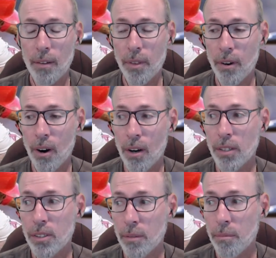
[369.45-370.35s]
There are
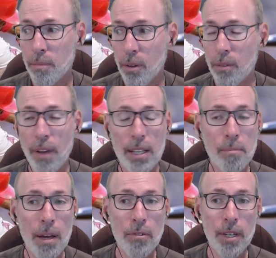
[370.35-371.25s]
some,
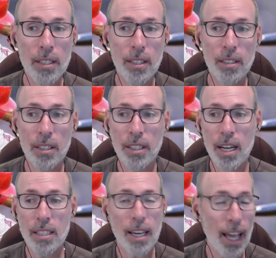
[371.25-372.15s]
advanced metrics that
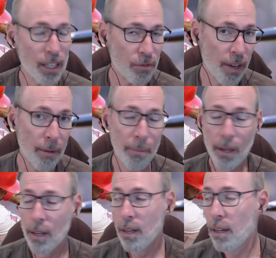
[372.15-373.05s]
suggest, like xFIP,
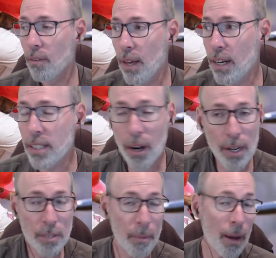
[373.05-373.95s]
that his
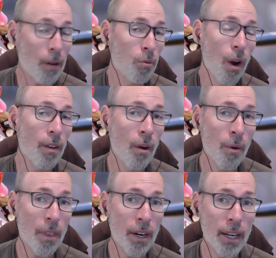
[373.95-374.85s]
ERA should be about a run
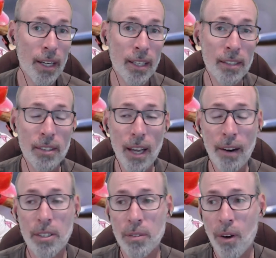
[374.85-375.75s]
lower than it is.
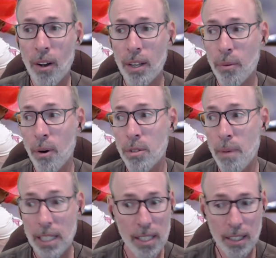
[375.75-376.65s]
Aaron Civale throws
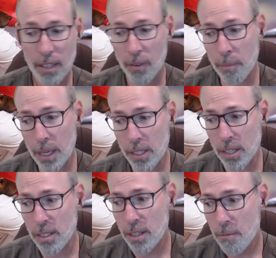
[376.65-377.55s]
about 6 different
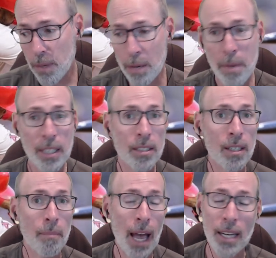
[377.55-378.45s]
pitches. He mixes
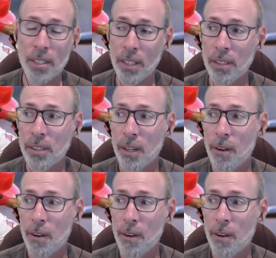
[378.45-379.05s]
and matches.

ACTION ITEM
Verbatim output of the entries is required, with each image left out.

SOLUTION TO THE EXERCISE
[369.45-370.35s]
There are
[370.35-371.25s]
some,
[371.25-372.15s]
advanced metrics that
[372.15-373.05s]
suggest, like xFIP,
[373.05-373.95s]
that his
[373.95-374.85s]
ERA should be about a run
[374.85-375.75s]
lower than it is.
[375.75-376.65s]
Aaron Civale throws
[376.65-377.55s]
about 6 different
[377.55-378.45s]
pitches. He mixes
[378.45-379.05s]
and matches.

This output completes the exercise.